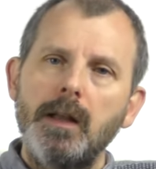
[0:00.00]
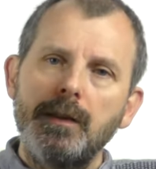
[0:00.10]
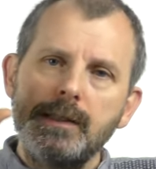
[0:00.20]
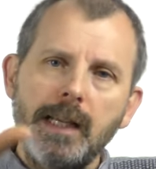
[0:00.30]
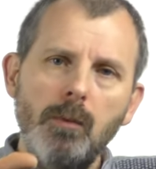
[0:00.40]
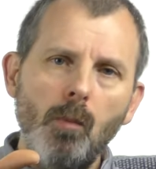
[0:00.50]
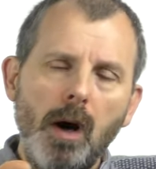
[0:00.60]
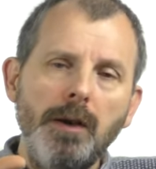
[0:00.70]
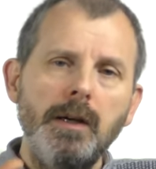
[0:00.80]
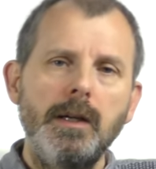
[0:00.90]
The second
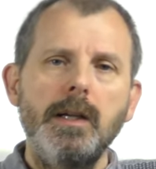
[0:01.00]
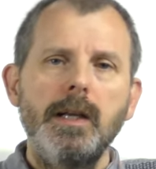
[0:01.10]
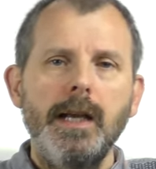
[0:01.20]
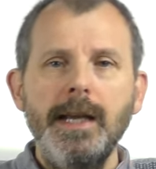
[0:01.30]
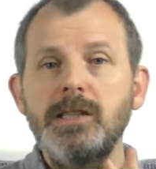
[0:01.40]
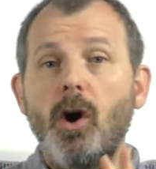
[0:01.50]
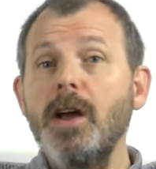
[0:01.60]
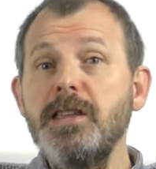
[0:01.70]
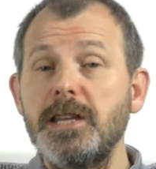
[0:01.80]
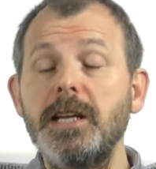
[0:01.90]
one is,
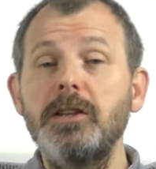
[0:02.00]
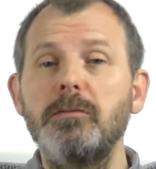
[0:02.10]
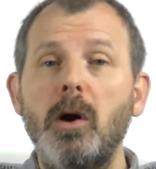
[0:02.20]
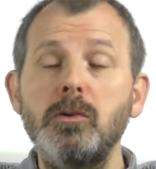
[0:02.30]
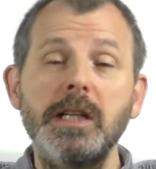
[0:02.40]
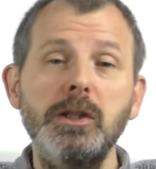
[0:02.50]
I think, the most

□ □ □ □ □ □ □

- _TASK REQUIREMENTS_
Print each of the records above exactly as written, leaving no picture in the copy.

- _EXERCISE RESPONSE_
[0:00.00]
[0:00.10]
[0:00.20]
[0:00.30]
[0:00.40]
[0:00.50]
[0:00.60]
[0:00.70]
[0:00.80]
[0:00.90]
The second
[0:01.00]
[0:01.10]
[0:01.20]
[0:01.30]
[0:01.40]
[0:01.50]
[0:01.60]
[0:01.70]
[0:01.80]
[0:01.90]
one is,
[0:02.00]
[0:02.10]
[0:02.20]
[0:02.30]
[0:02.40]
[0:02.50]
I think, the most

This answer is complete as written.